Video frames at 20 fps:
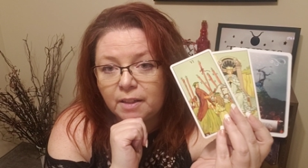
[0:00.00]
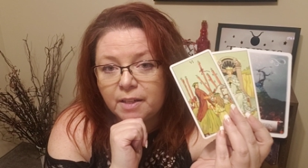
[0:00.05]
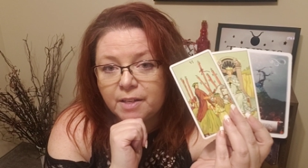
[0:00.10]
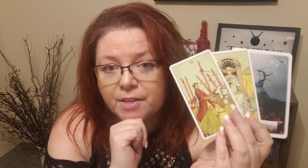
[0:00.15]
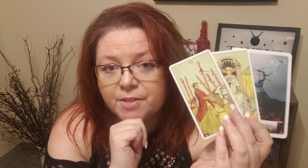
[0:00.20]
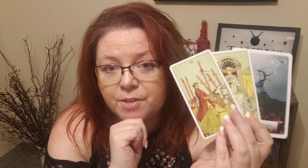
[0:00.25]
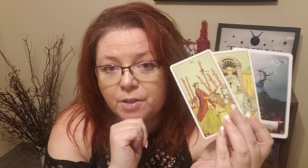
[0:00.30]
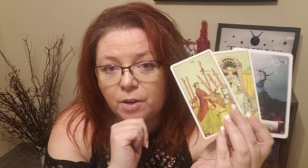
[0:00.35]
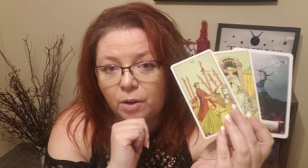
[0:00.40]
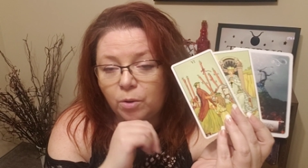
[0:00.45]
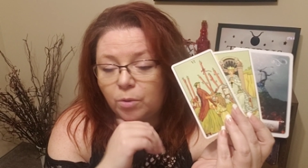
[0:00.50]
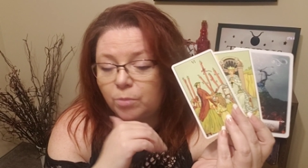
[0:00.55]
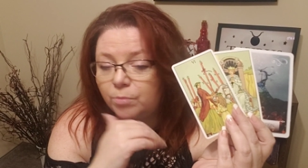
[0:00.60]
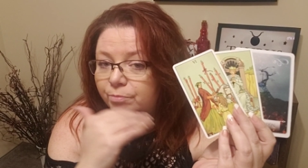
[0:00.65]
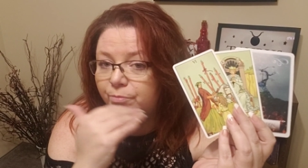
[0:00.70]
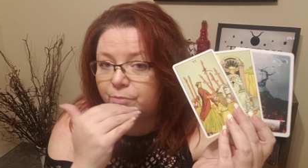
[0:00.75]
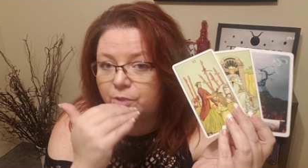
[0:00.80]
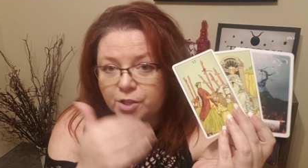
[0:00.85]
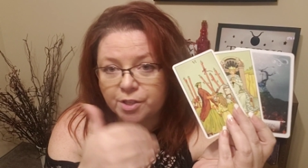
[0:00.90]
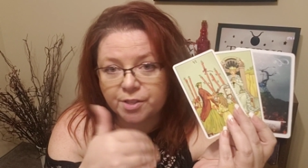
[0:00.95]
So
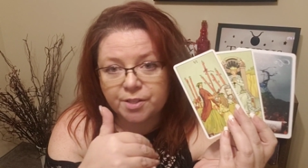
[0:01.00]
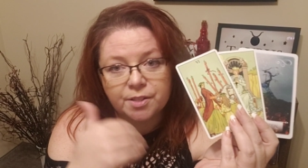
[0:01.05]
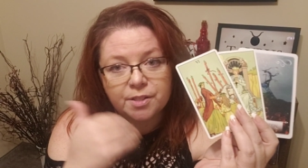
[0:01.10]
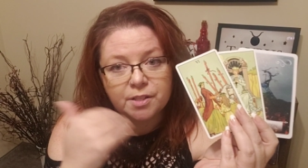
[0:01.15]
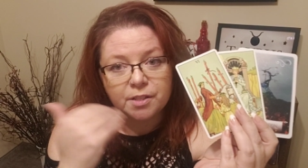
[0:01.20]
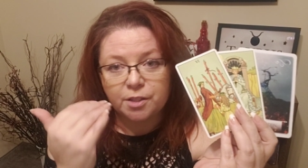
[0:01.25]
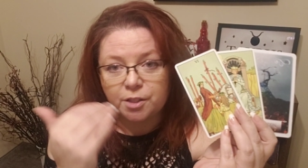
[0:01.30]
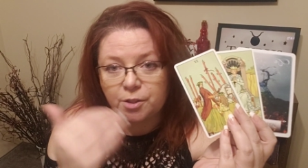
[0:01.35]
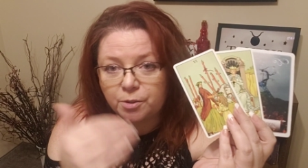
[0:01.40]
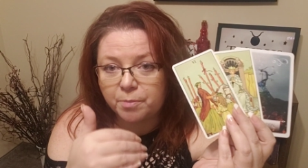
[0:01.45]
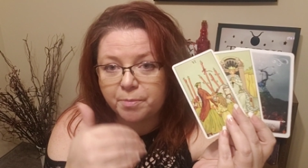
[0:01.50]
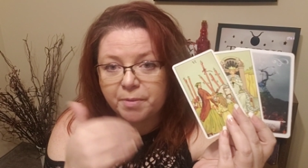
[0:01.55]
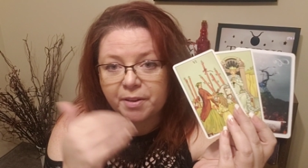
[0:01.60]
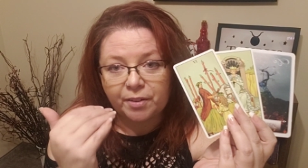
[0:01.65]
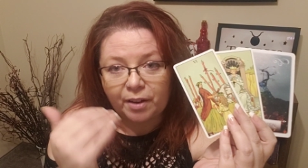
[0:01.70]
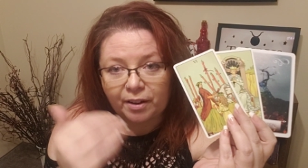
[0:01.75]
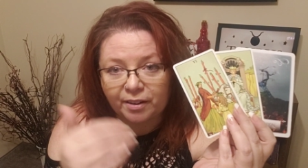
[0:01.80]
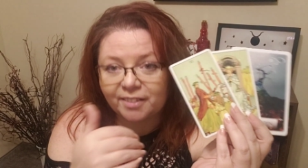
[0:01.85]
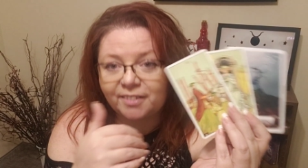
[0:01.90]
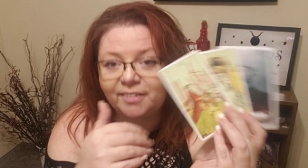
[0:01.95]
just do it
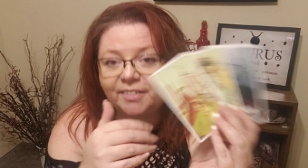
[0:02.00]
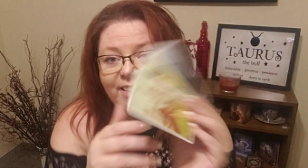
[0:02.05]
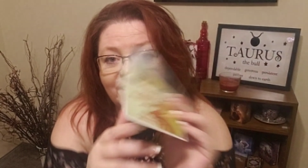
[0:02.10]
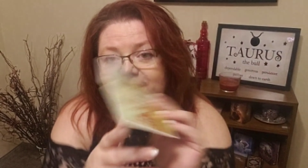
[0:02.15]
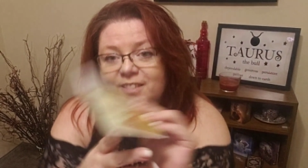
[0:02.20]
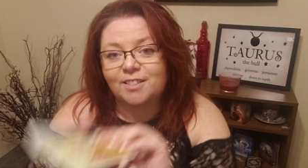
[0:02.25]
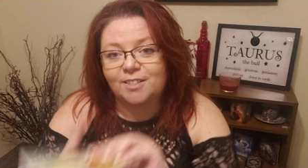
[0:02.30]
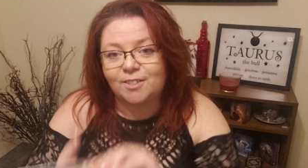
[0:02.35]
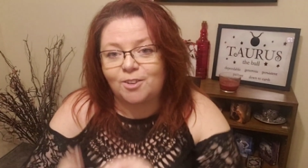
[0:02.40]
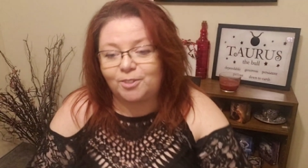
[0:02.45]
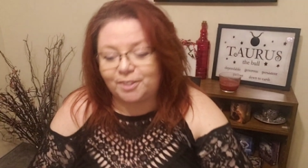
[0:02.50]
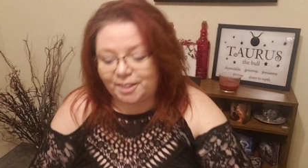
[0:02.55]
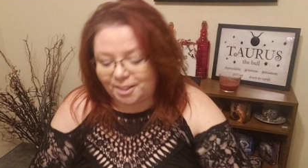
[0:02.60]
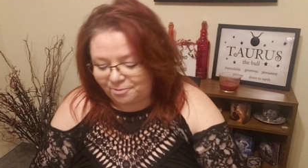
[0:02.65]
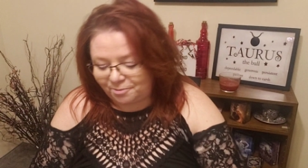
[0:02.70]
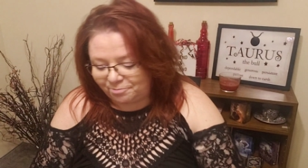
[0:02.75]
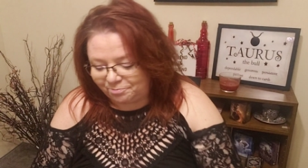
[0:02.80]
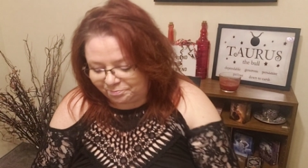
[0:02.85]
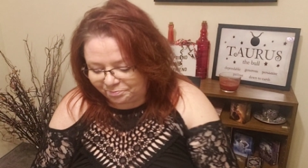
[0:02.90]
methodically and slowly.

- _Requirement_:
Please repeat every record exactly, leaving the pictures out.

- _Response to this exercise_:
Video frames at 20 fps:
[0:00.00]
[0:00.05]
[0:00.10]
[0:00.15]
[0:00.20]
[0:00.25]
[0:00.30]
[0:00.35]
[0:00.40]
[0:00.45]
[0:00.50]
[0:00.55]
[0:00.60]
[0:00.65]
[0:00.70]
[0:00.75]
[0:00.80]
[0:00.85]
[0:00.90]
[0:00.95]
So
[0:01.00]
[0:01.05]
[0:01.10]
[0:01.15]
[0:01.20]
[0:01.25]
[0:01.30]
[0:01.35]
[0:01.40]
[0:01.45]
[0:01.50]
[0:01.55]
[0:01.60]
[0:01.65]
[0:01.70]
[0:01.75]
[0:01.80]
[0:01.85]
[0:01.90]
[0:01.95]
just do it
[0:02.00]
[0:02.05]
[0:02.10]
[0:02.15]
[0:02.20]
[0:02.25]
[0:02.30]
[0:02.35]
[0:02.40]
[0:02.45]
[0:02.50]
[0:02.55]
[0:02.60]
[0:02.65]
[0:02.70]
[0:02.75]
[0:02.80]
[0:02.85]
[0:02.90]
methodically and slowly.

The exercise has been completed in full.